Notre Dame athletic director Jack Swarbrick predicted a “cascading of decisions” that will portend whether or not we see college football in the fall. He said that one of those has already happened at Notre Dame with the cancellation of commencement.

The next “mile markers,” according to Swarbrick, are if there will be summer school on campus and then whether or not there will be athletic and academic summer camps on campus. (Ohio State, for example, already moved in-person summer school classes to online this week.) “These will come in a logical sequence and help inform the next one,” he said.

Of all the major American sports, both collegiate and professional, college football presents some of the most vexing complications. There’s no “quarantine in Vegas” like what’s being bandied around the NBA.

And Swarbrick points out the mixed messages of telling students to stay home and athletes to come to campus if the conditions don’t abate.

“It’d be very hard to do,” Swarbrick said. “There’s a liability. Some of the dynamics of the game being what they are. The nature of it is such that there’s significant risks.”

It’s hard to envision any return to campus if testing for the coronavirus does not become exponentially more widely available. This is especially applicable in football, which is a contact sport and both practices and the locker room settings loom as places where the virus could spread quickly.

The general college campus is another one of those places. The controversial return of students to Liberty University and the unfolding issues this week provided a reminder of all the factors on a college campus that are antithetical to social distancing. From people traveling from all over the world to living in close quarters to the inherent social interactions, the college campus is a place rife with situations where the virus could spread.

While much of the money from college football comes from television revenue, there’s still significant ticket revenue that can reach as much as $50 million annually for top programs. Losing that revenue wouldn’t be appealing, as the opportunity to delay the sport to the second semester and playing then would be more appealing to programs than playing in empty stadiums.

There’s also little chance from a liability perspective that schools would invite tens of thousands of fans to crowd into a stadium when they’ve deemed it unsafe for the regular student population to return. The notions of large crowds on campuses seems far away.

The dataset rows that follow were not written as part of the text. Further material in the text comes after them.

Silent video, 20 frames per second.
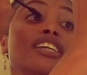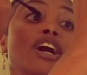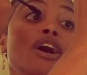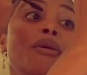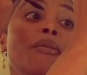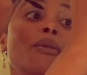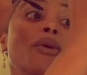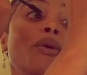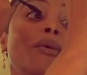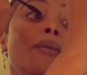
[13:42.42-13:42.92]

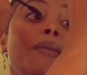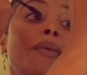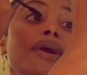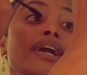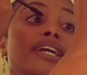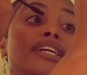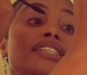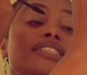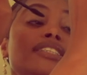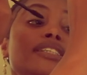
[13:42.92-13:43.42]
them or
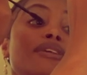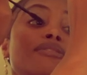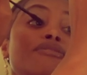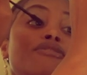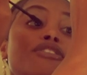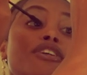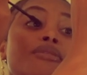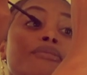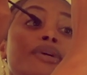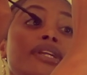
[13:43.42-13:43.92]
brings some
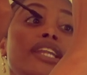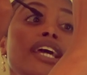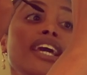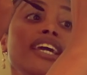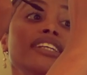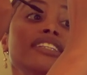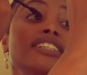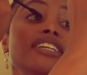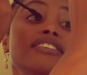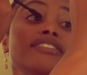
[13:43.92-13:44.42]
form of
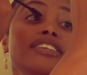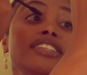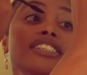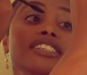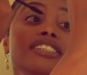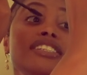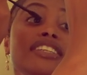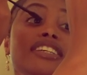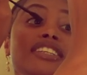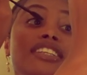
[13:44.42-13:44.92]
negativity to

Big 12 commissioner Bob Bowlsby delivered a clear answer when asked if games could be played in the fall without students on campus. “No,” he said. “The participants are students.”

The hope prevailing around the landscape, of course, is that this type of talk is premature. Perhaps what we remember as normal life replaces this scary new normal. That would certainly be best for the budgets and well-being of college leaders around the country. “I think we will try everything possible to have a season,” West Virginia president Gordon Gee said. “College football may be the psychological antidote to the virus.”

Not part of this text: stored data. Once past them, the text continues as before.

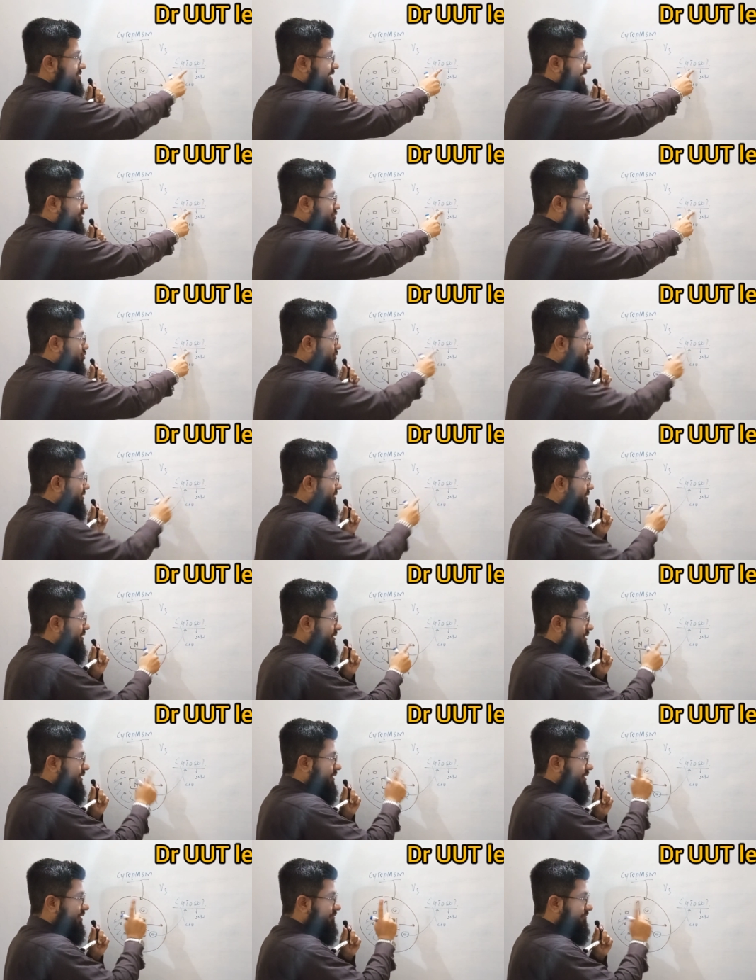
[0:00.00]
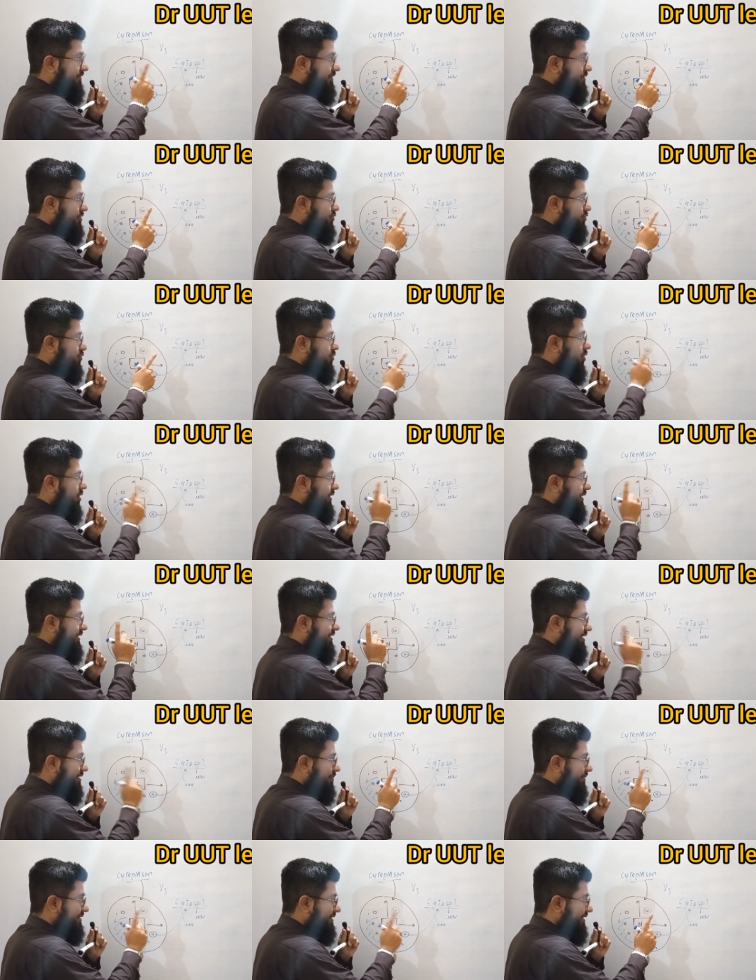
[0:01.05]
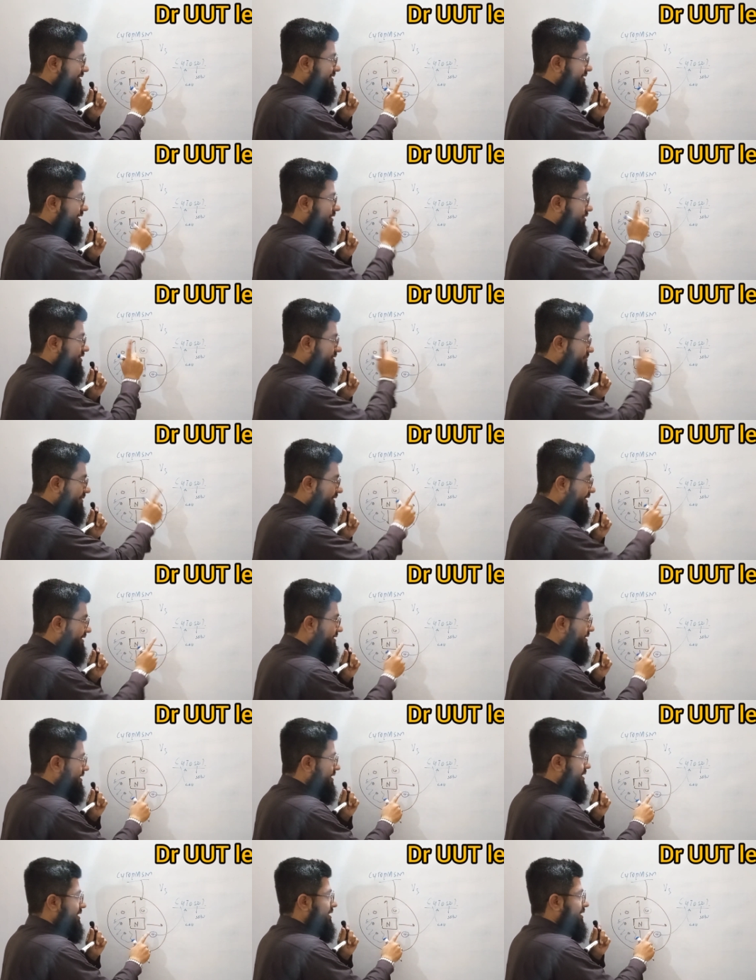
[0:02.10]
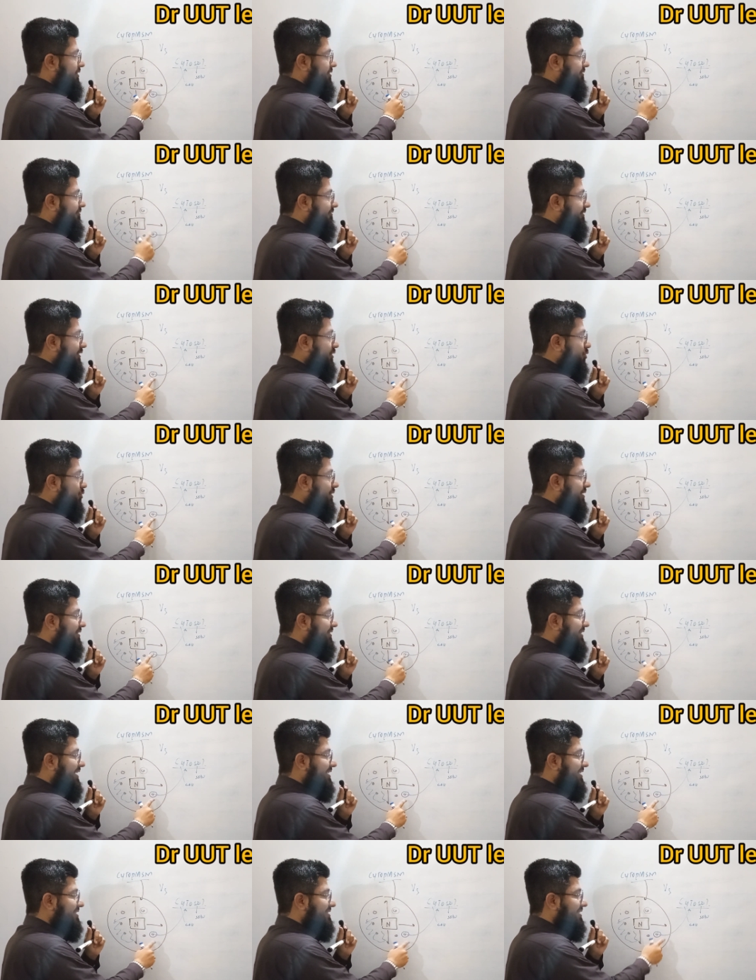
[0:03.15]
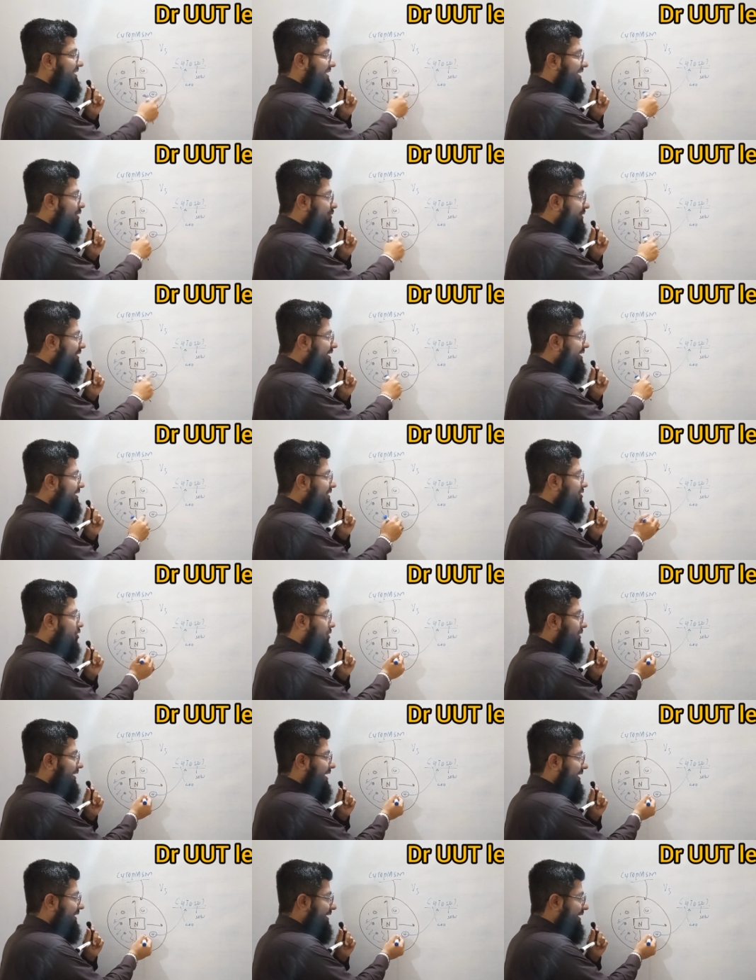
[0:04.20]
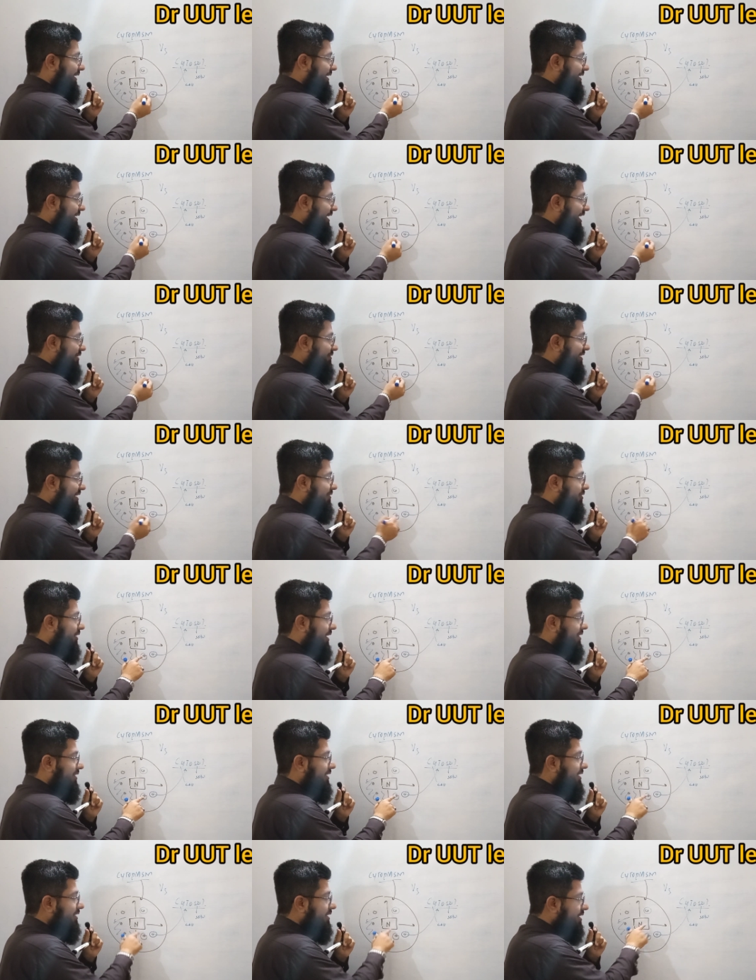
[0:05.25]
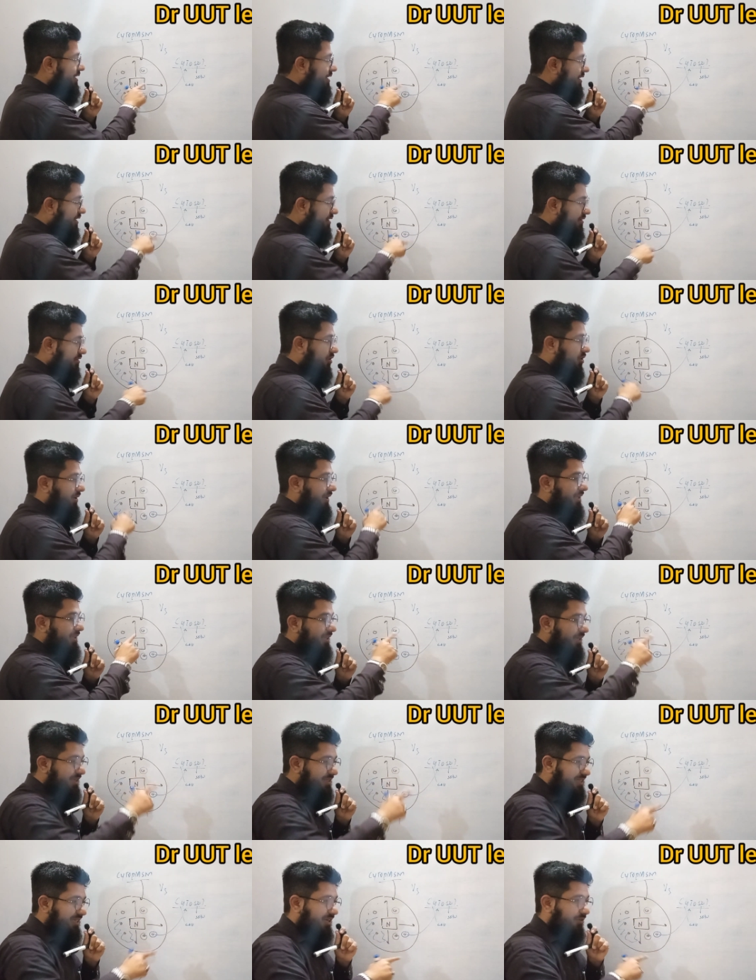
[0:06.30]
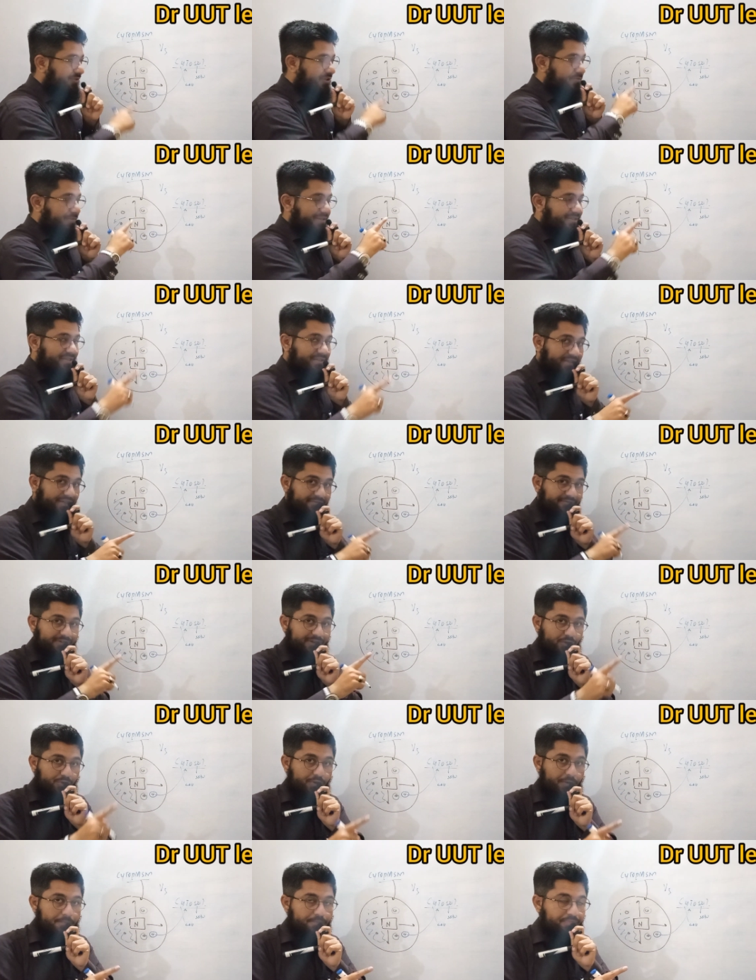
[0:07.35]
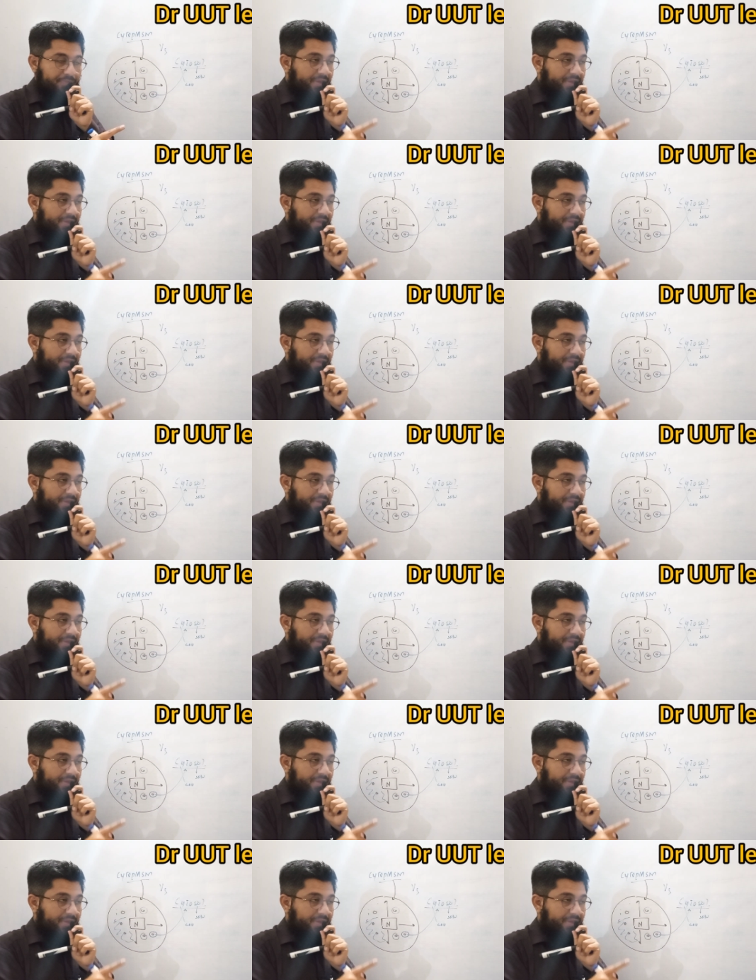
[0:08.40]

Cytosol refers to, or it represents, or it means the fluid that is surrounding the organelle. Here we have organelle. Organelle is surrounded by certain fluid.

It will be months until decisions on both campus and athletics are made. Until that time, athletic departments are soldiering ahead and hoping for the best.

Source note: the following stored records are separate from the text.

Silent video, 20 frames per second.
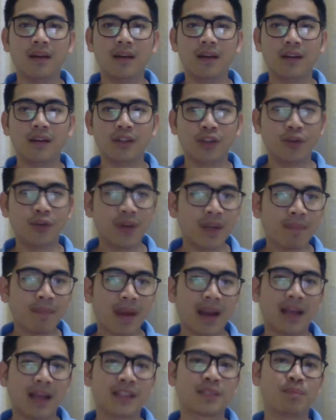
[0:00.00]
During my
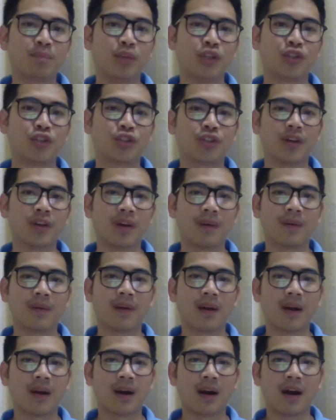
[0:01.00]
last speech,
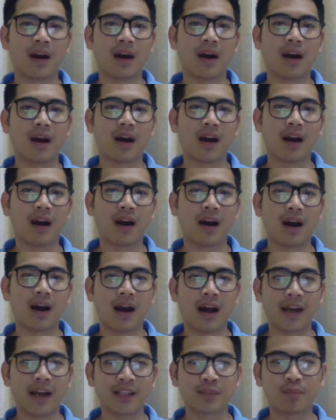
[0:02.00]

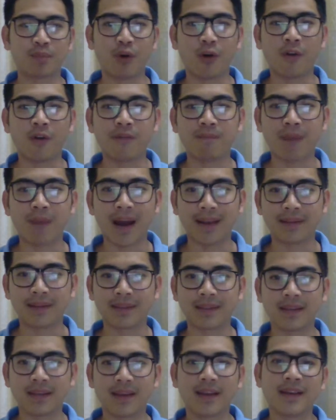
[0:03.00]
I spoke of my
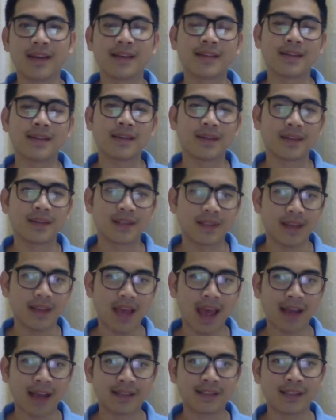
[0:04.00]

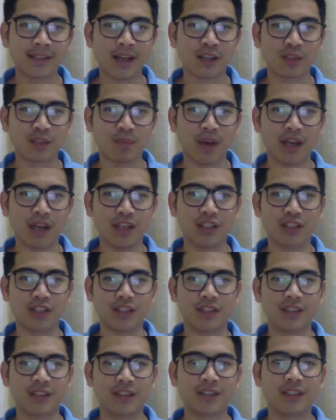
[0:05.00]
ex-sales
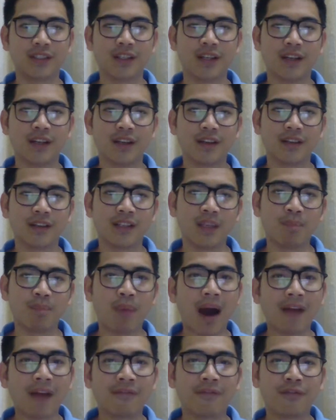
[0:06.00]
manager
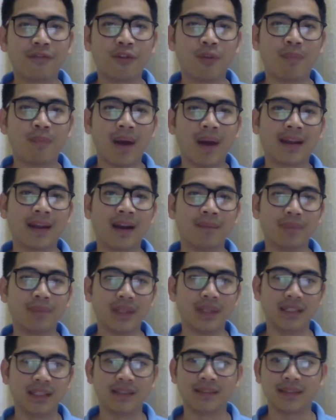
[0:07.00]
depart from my
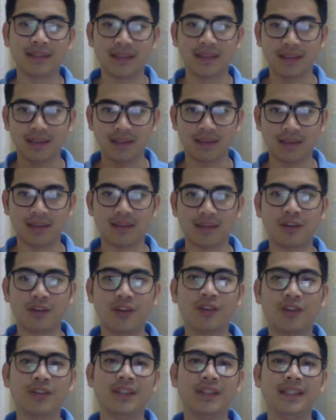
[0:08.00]
company
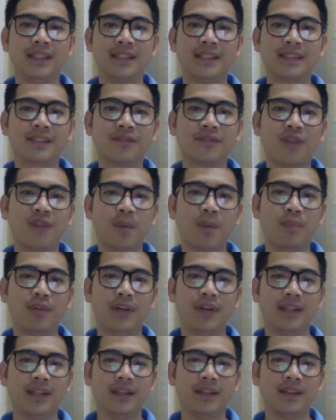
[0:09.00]
on this February.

“We are planning on having a college football season this coming fall,” Alabama athletic director Greg Byrne said. “And we will adjust if and when it’s appropriate.”

And those adjustments project to be guided by decisions made on campus, as the future of college football will be just as focused on the college aspect as the football part.

“Nothing quite matches the unique issues that are created by the activity being integrated into an academic institution,” Swarbrick said. “There’s nothing like it in other sports.”